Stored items
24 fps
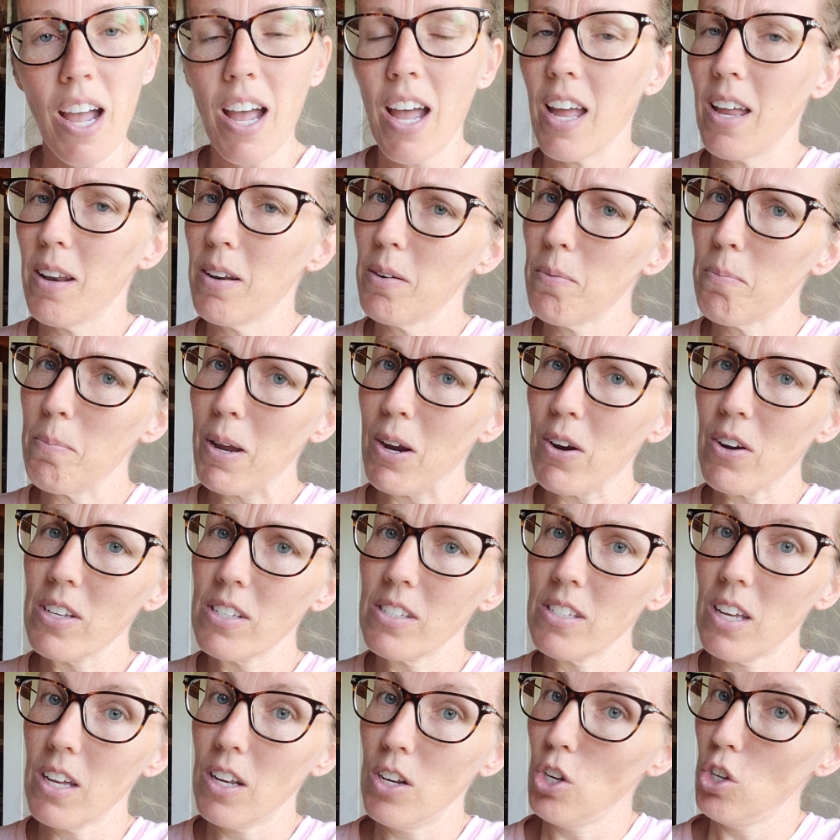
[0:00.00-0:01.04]
And Mary
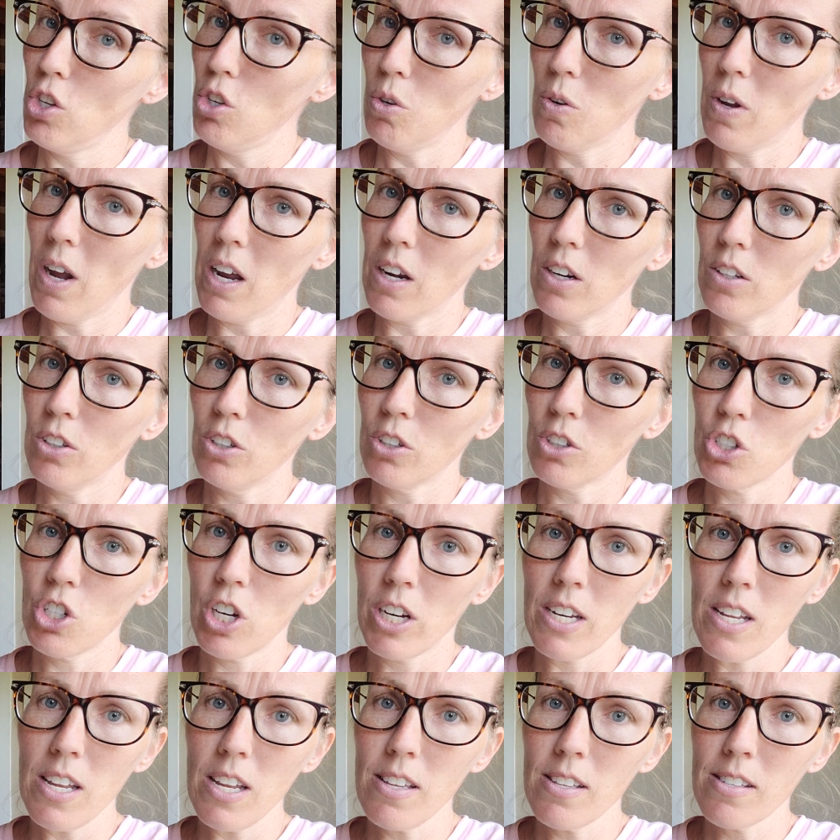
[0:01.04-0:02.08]
said, You kind of look
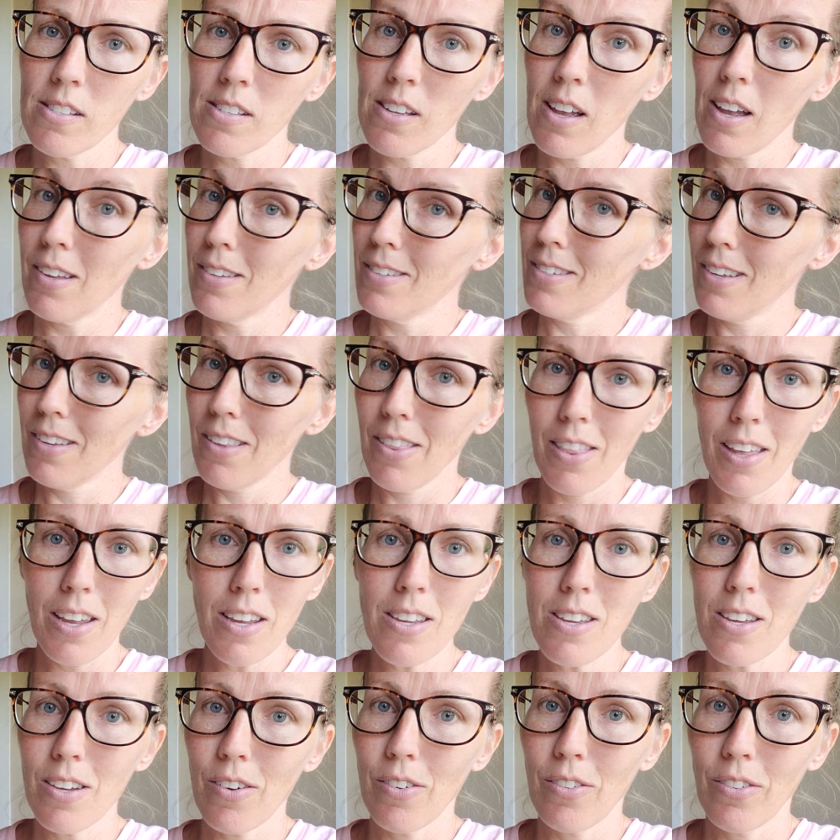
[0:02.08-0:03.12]
Chinese. I said,
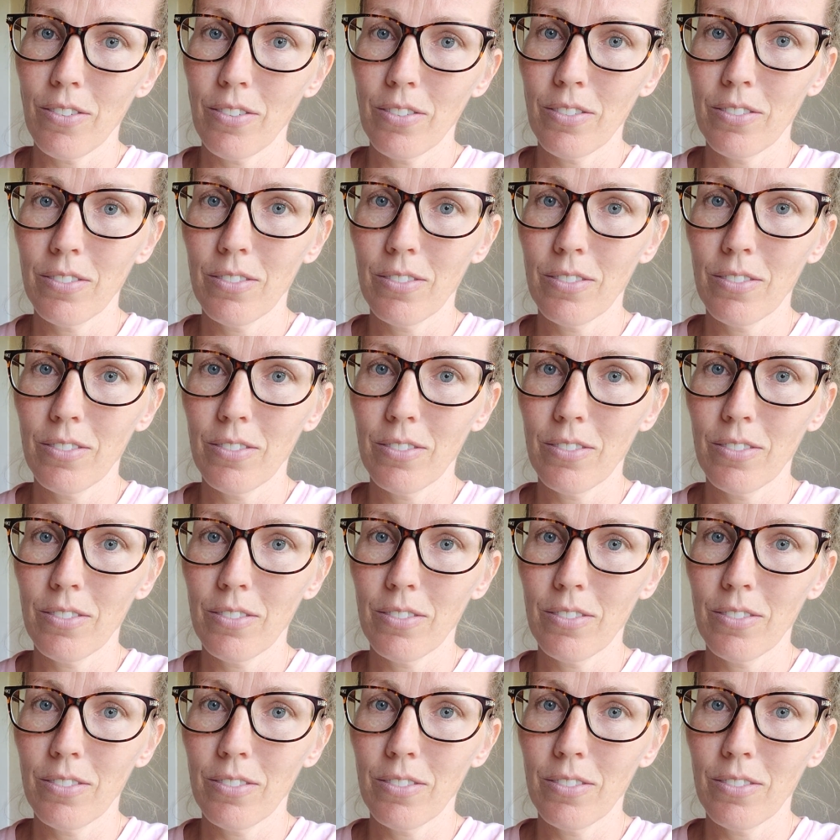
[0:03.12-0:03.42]
Thank you.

Assignment = Output the data verbatim, images excluded.

Answer to this problem =
24 fps
[0:00.00-0:01.04]
And Mary
[0:01.04-0:02.08]
said, You kind of look
[0:02.08-0:03.12]
Chinese. I said,
[0:03.12-0:03.42]
Thank you.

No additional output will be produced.